4)Be suspicious of commercial encryption products, especially from major manufacturers. I assume that most crypto products from large vendors from the USA have backdoors for the NSA, and many foreign ones, probably, too. It is reasonable to assume that foreign crypto programs also have backdoors for foreign intelligence services. Systems with original keys are vulnerable to the NSA.

5) Try to use widespread cryptography that is compatible with other implementations.For example, it’s more difficult for the NSA to install a backdoor in TLS than in BitLocker, because the TLS implementation from any manufacturer should be compatible with other TLS implementations from other manufacturers, while BitLocker should only be compatible with itself, giving the NSA more space for changes. And, since Bitlocker is proprietary, there is much less chance that anyone will be aware of these changes. Use symmetric algorithms on top of public key algorithms.

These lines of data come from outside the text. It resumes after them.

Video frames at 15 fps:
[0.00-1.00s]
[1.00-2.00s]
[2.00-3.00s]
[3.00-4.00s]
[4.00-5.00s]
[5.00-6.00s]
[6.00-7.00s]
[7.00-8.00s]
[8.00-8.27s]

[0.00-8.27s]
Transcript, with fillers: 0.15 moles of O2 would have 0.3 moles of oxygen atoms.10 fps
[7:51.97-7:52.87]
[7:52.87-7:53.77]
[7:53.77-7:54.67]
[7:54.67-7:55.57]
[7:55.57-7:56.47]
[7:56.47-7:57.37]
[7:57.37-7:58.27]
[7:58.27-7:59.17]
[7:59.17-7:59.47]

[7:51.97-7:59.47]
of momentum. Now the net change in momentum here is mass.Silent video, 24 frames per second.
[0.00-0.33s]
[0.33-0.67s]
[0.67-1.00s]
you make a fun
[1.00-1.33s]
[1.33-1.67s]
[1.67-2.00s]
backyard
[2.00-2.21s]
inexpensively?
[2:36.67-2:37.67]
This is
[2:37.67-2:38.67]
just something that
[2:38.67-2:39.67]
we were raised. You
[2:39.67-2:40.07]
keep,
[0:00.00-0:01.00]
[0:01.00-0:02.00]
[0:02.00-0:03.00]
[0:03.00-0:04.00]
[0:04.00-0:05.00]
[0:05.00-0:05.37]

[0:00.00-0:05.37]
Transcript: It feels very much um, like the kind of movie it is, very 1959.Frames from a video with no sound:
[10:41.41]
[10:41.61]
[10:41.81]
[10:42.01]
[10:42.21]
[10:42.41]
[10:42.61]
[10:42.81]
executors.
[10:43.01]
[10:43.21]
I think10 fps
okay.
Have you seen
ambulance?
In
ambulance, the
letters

Since I started working with Snowden documents, I started using GPG, Silent Circle, Tails, OTR, TrueCrypt, BleachBit. I understand that most of these things are difficult for a typical Internet user. Even I don’t use all these things for all the things I’m working on. And I mainly use Windows, unfortunately. Llinux would be safer.

The NSA has turned the Internet into a huge controlled platform, but they are not wizards. They are limited by the same economic realities as we, and our best defense is to make their control as expensive as possible.

Believe in math. Encryption is your friend. Use it, do everything to make sure that nothing is compromised. So you can be safe even in the face of the NSA.